I won’t go into detail about what tongue tie is, as if you have been paying attention you should already know all about it thanks to Elly’s post on the topic!

Like Elphie, Pip’s tongue had been checked early on by the midwife and health visitor and we were assured that his was untied. It had therefore never really crossed my mind that my continuing issues with breastfeeding could have anything to do with that. However, it all started to make complete sense: as his tongue couldn’t extend over his lower gums and cushion my nipples, his gums had been repeatedly chafing against me which caused the soreness. The thing is, Pip had been latching on well in his own way and always opened his mouth wide, so people who had checked my breastfeeding had reassured me that it looked like we were doing it right! LC No.2 also noticed that when he cried (which surprisingly enough, happened shortly after she’d been poking around in his mouth with a rubber glove) he didn’t raise his tongue up which is apparently another sign – but I didn’t know this was something we were supposed to look out for. No-one told me his tongue was supposed to be so rock and roll!

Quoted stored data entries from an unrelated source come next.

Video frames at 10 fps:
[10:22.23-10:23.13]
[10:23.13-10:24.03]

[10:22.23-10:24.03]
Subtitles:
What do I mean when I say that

Other symptoms we experienced were as follows (taken from the comprehensive Milk Matters list also linked to by Elly in her post):

  • Persistent very sore or damaged/blistered nipples
  • Compressed nipples (change in shape) and/or blanching after feeding
  • Excessive sucking need – baby wants to feed or suck very frequently/constantly.

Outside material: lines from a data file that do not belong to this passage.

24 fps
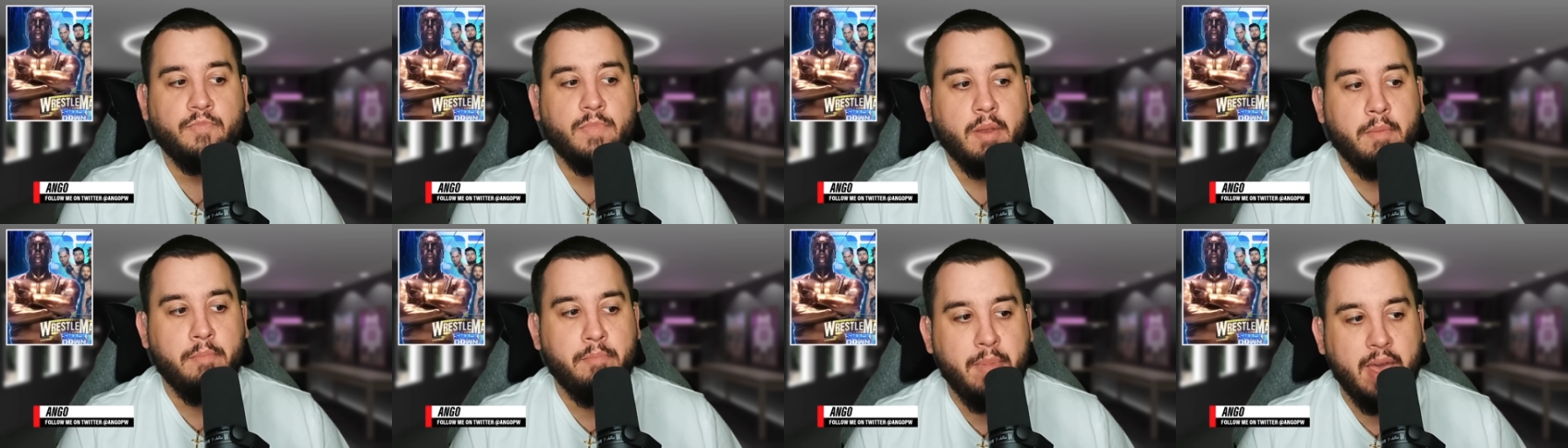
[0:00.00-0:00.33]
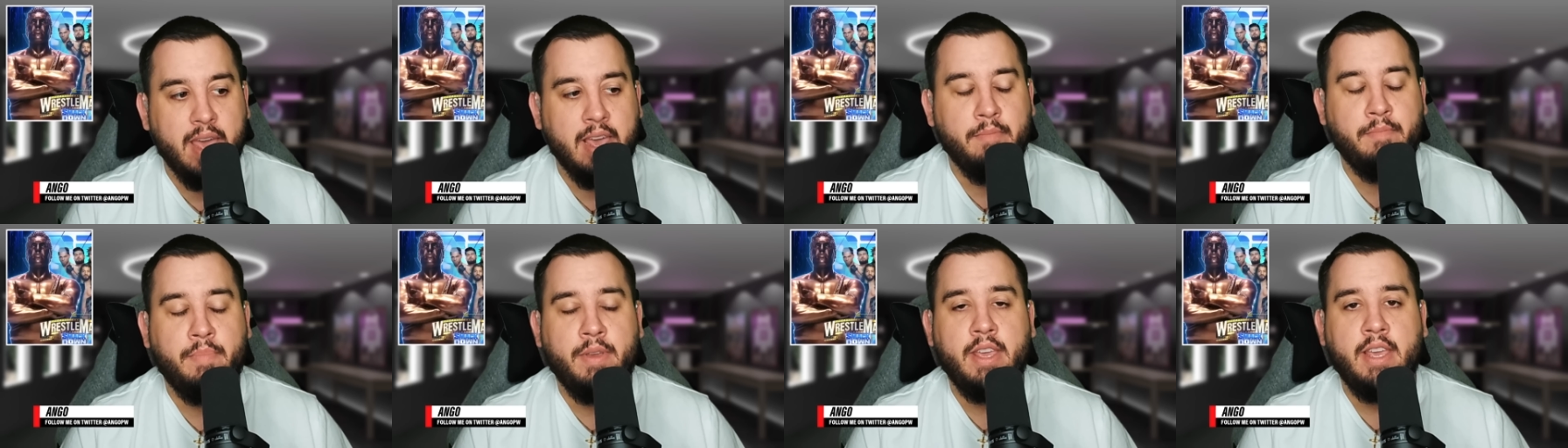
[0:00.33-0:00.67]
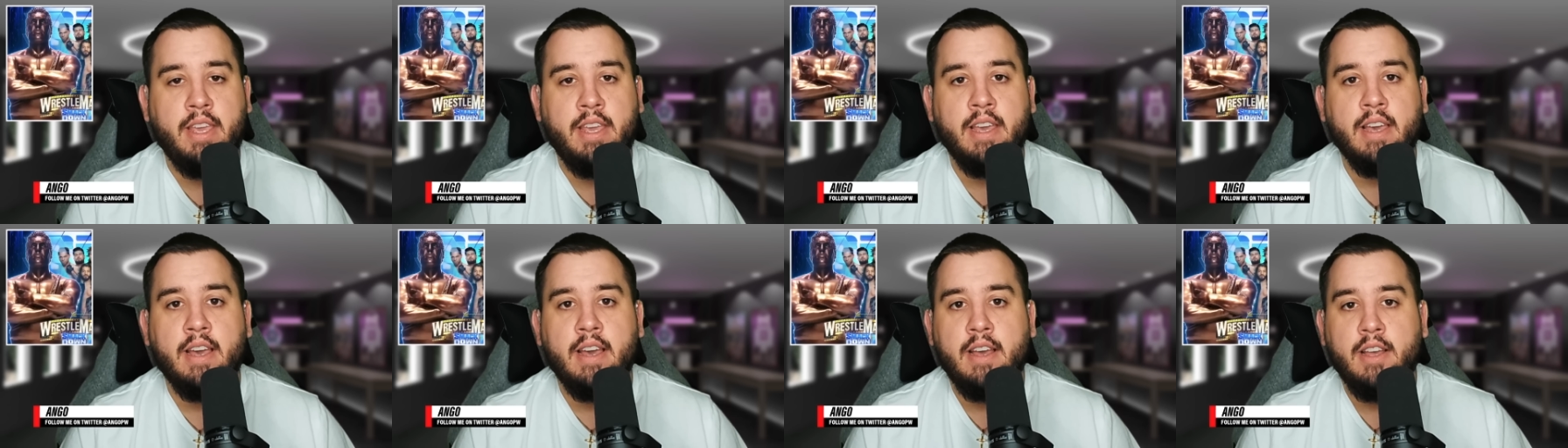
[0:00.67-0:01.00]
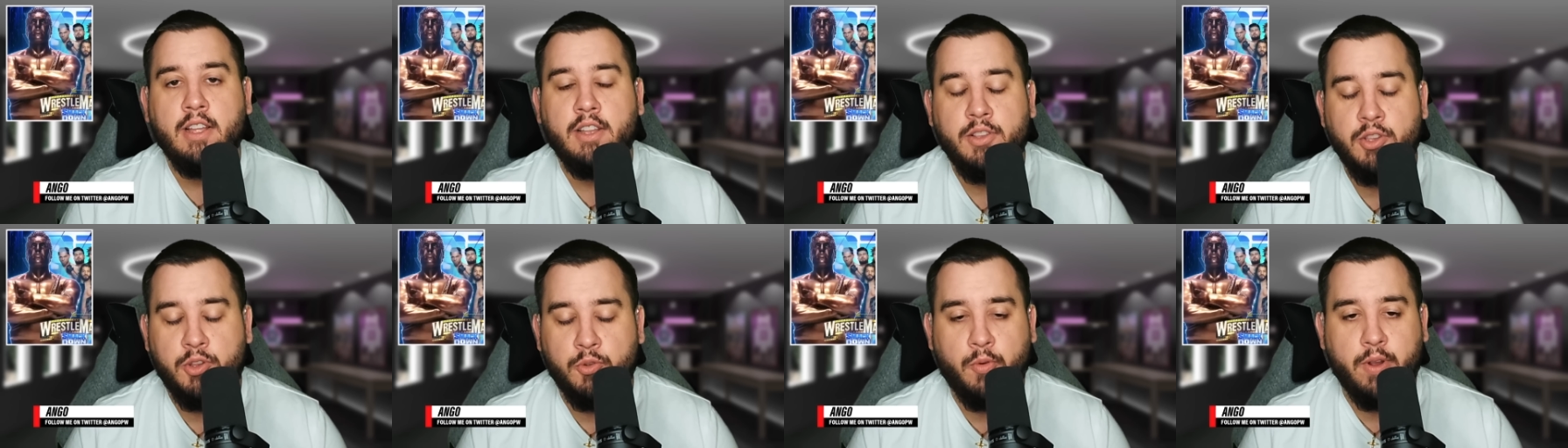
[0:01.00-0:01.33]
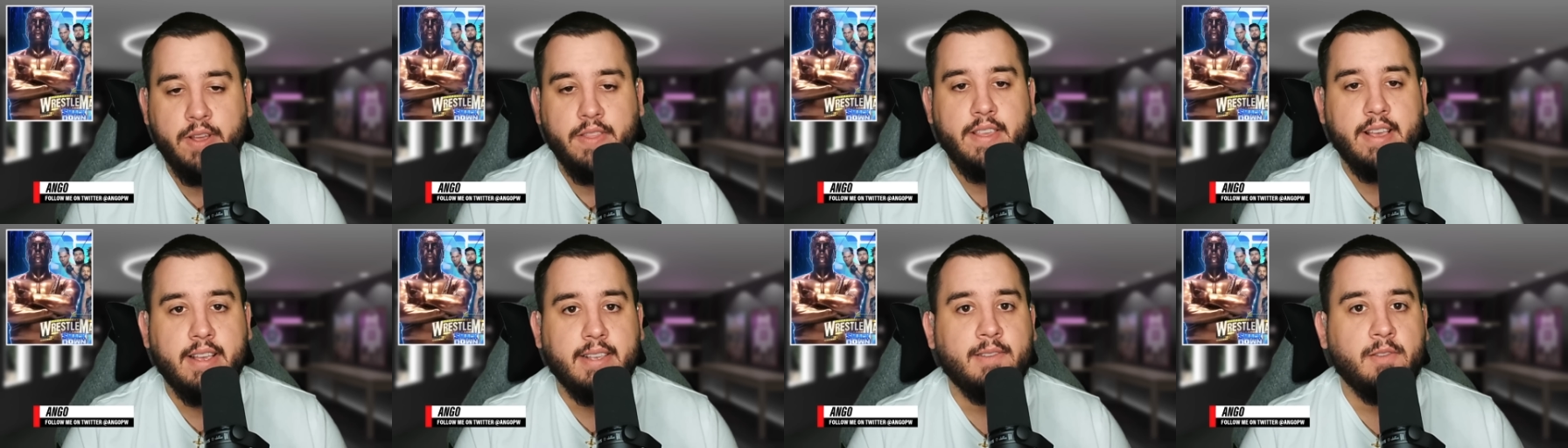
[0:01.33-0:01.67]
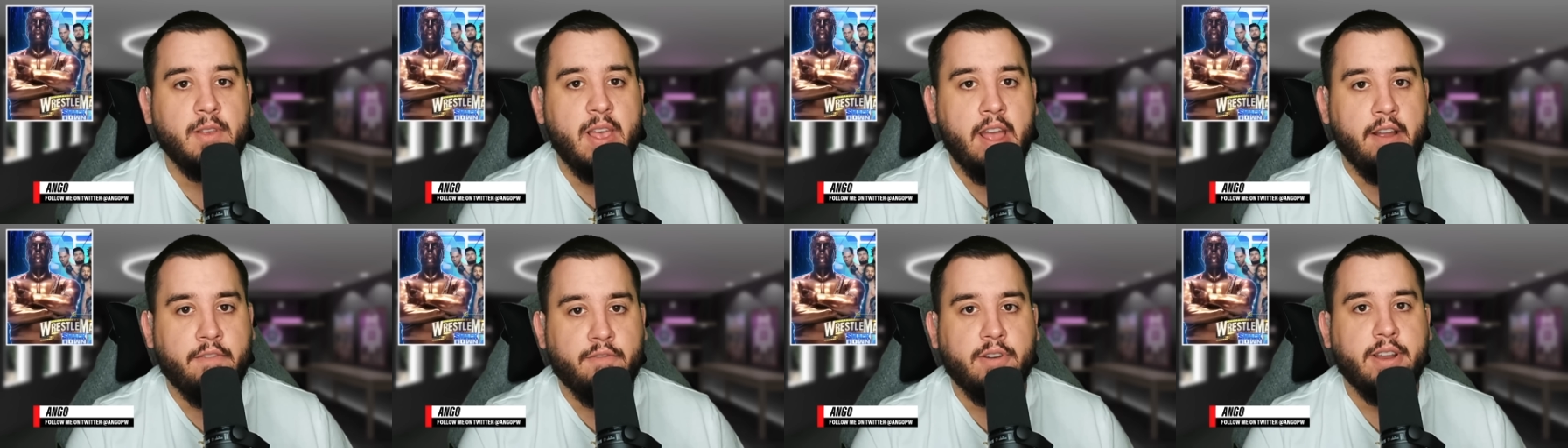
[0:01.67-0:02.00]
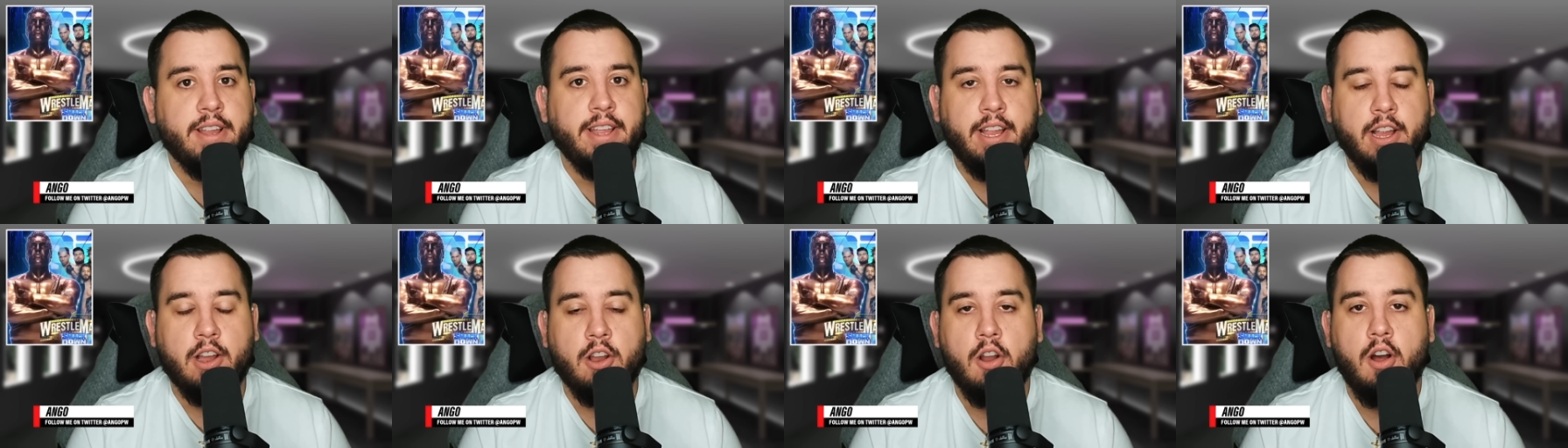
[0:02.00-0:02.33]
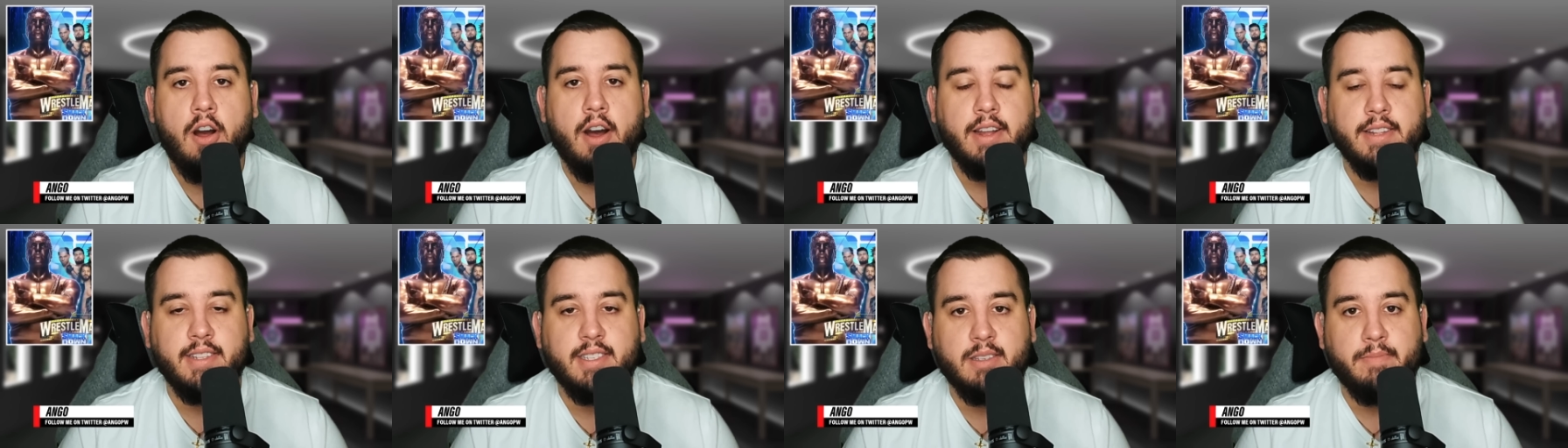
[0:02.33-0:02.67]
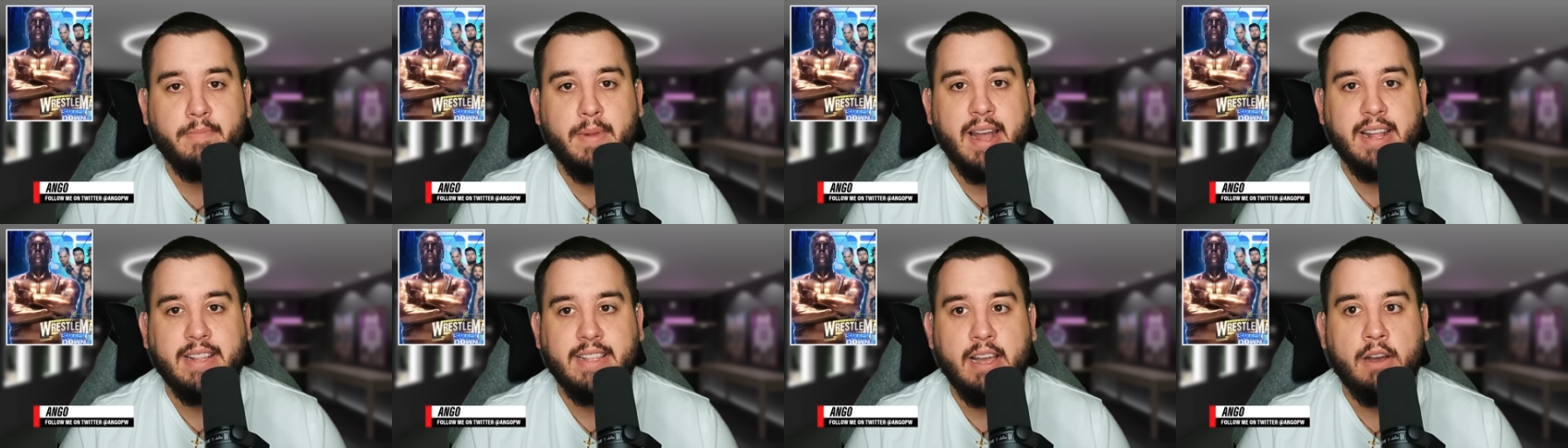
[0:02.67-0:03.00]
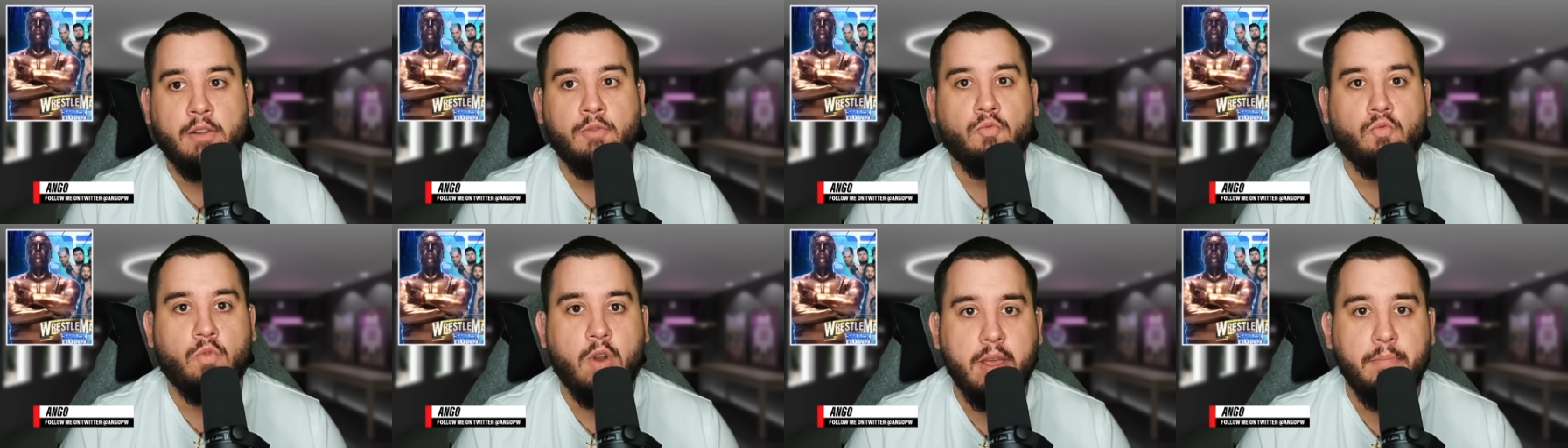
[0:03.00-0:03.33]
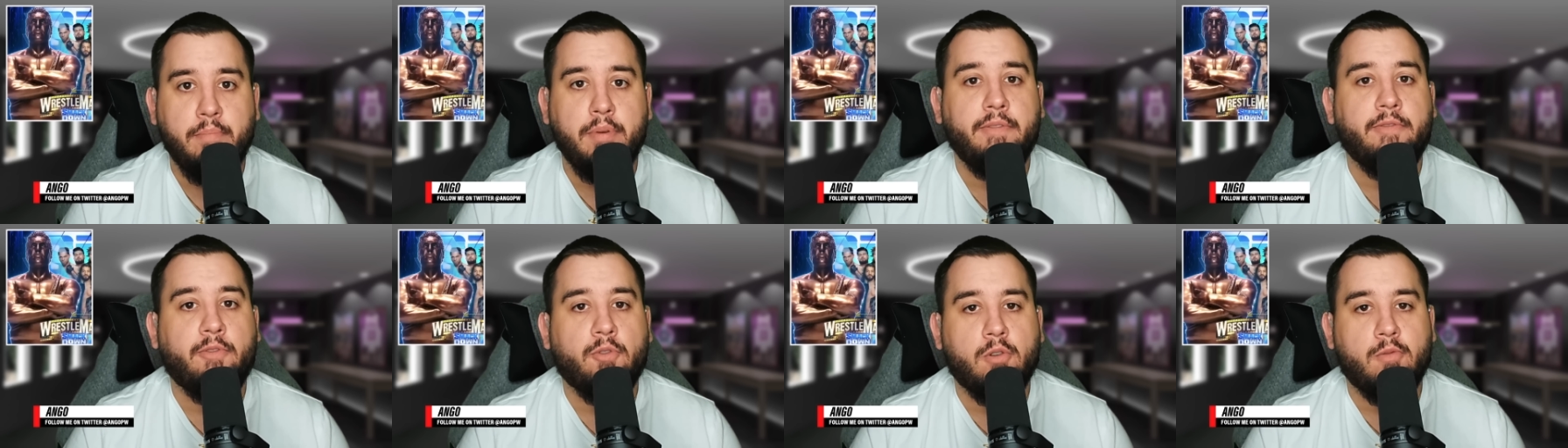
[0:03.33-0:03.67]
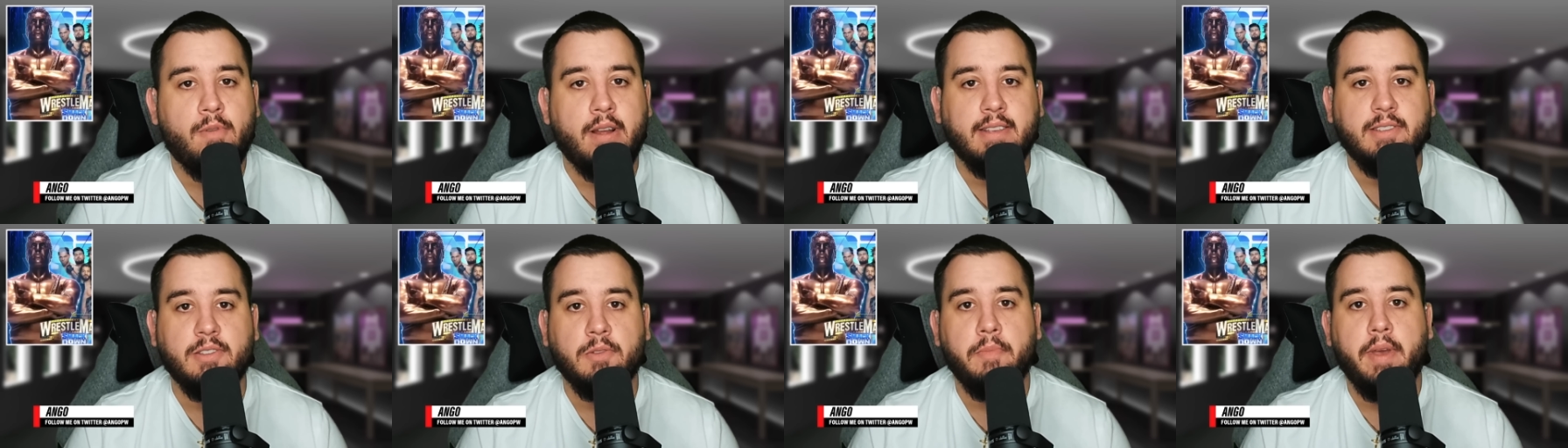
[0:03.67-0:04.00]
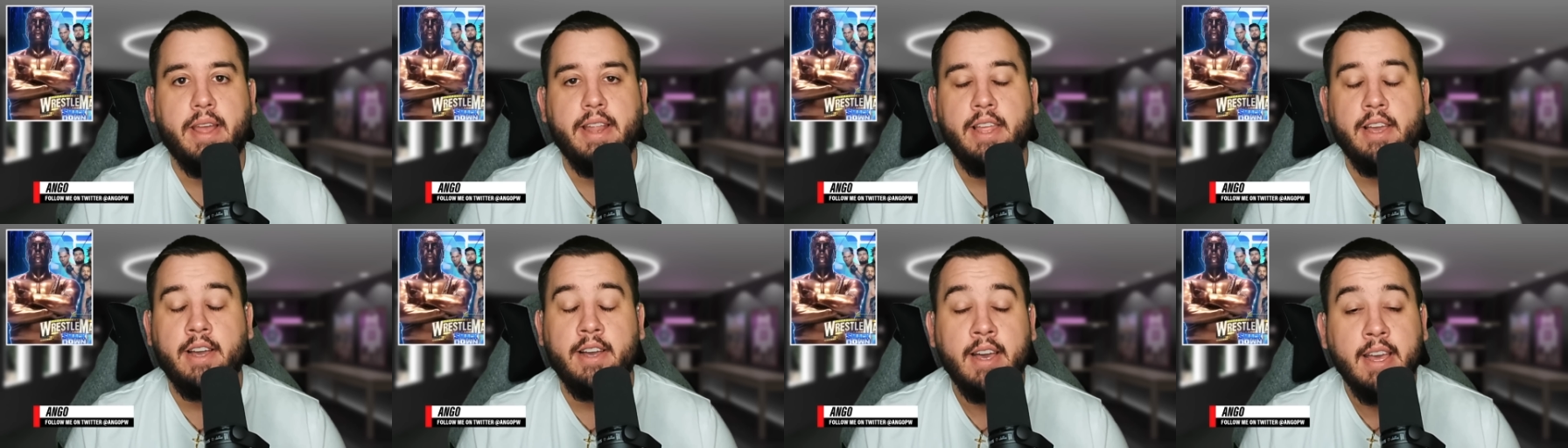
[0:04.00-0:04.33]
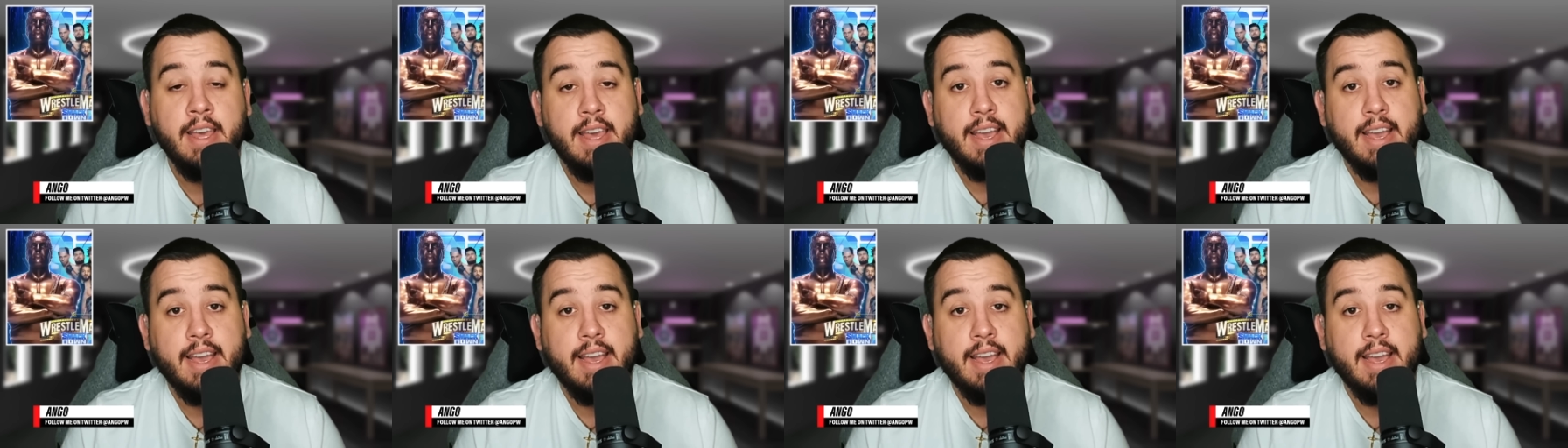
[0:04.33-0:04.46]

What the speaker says: maybe doing this every year on SmackDown right before WrestleMania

  • Baby only swallows infrequently or swallows well for initial “milk ejection” (letdown), but then swallows become less frequent/sporadic.  In young babies this may result in falling asleep quickly at the breast.
  • Mammoth feeds – or falls asleep quickly and then wakes hungry as soon as breast/bottle is removed.
  • Very frequent feeds
  • Mastitis/blocked ducts
  • Tongue tremor whilst feeding
  • Unable to protrude tongue
  • Displays stressed body language when feeding – hands up near face, fingers splayed.
  • Restricted tongue elevation when crying.